The insurance company already uses CA's Unicenter and recently began using its remote-control software to help manage 12 servers, 80 desktops, and about 20 remote users, says George Jeffers, director of IT.

The company was already working with CA when a Securities and Exchange Commission investigation into CA's accounting practices that began in 2000 came to a head earlier this year, resulting in the resignation or firing of about a dozen employees. While those developments raised some concern, Jeffers says, "I haven't seen anything to make me think CA is going to go Enron on us or anything. I do think if Sanjay were to totally leave the company, we'd be more concerned."

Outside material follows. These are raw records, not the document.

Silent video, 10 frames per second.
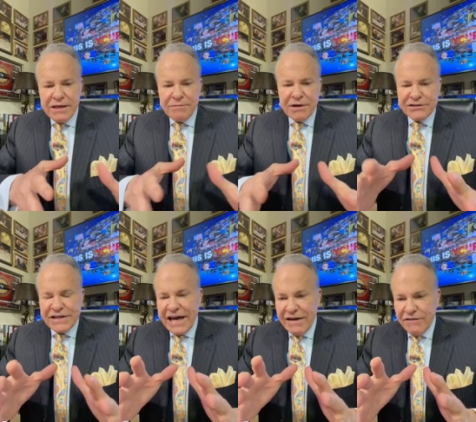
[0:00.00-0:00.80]
because
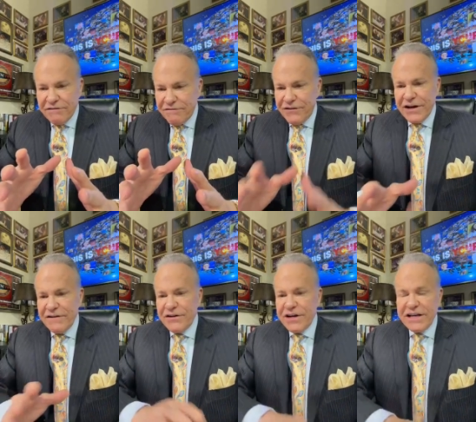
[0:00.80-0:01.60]
I have a very,
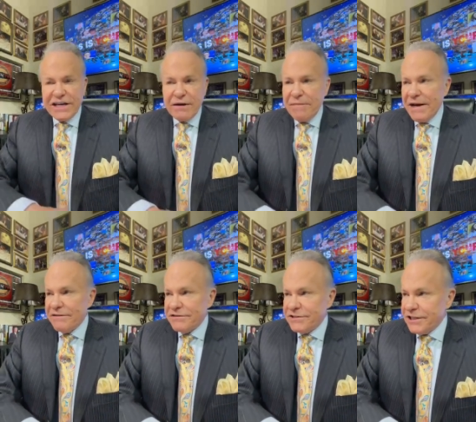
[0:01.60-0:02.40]
very, in
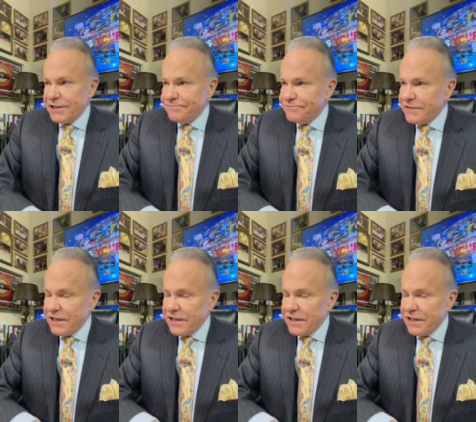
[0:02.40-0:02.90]
about um,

Customers this week will try to gauge the health and morale of the company based on the presentation of its products and even the body language of the new executives, says Ray Paquet, an analyst at research firm Gartner. CA is trying to provide customers with a high-level strategy as well as products to meet specific needs with the introduction of Enterprise Infrastructure Management. "Everyone wants to see the big picture and talks about integration, but they still buy point products," Paquet says.

Unlike many software categories that saw vendors consolidate as the market and products matured, systems-management software has expanded from about three major players a few years ago to half a dozen today, Paquet says. As one of the largest competitors, he says, CA can use the new strategy to demonstrate how its customers can potentially benefit from a tighter link with a single provider.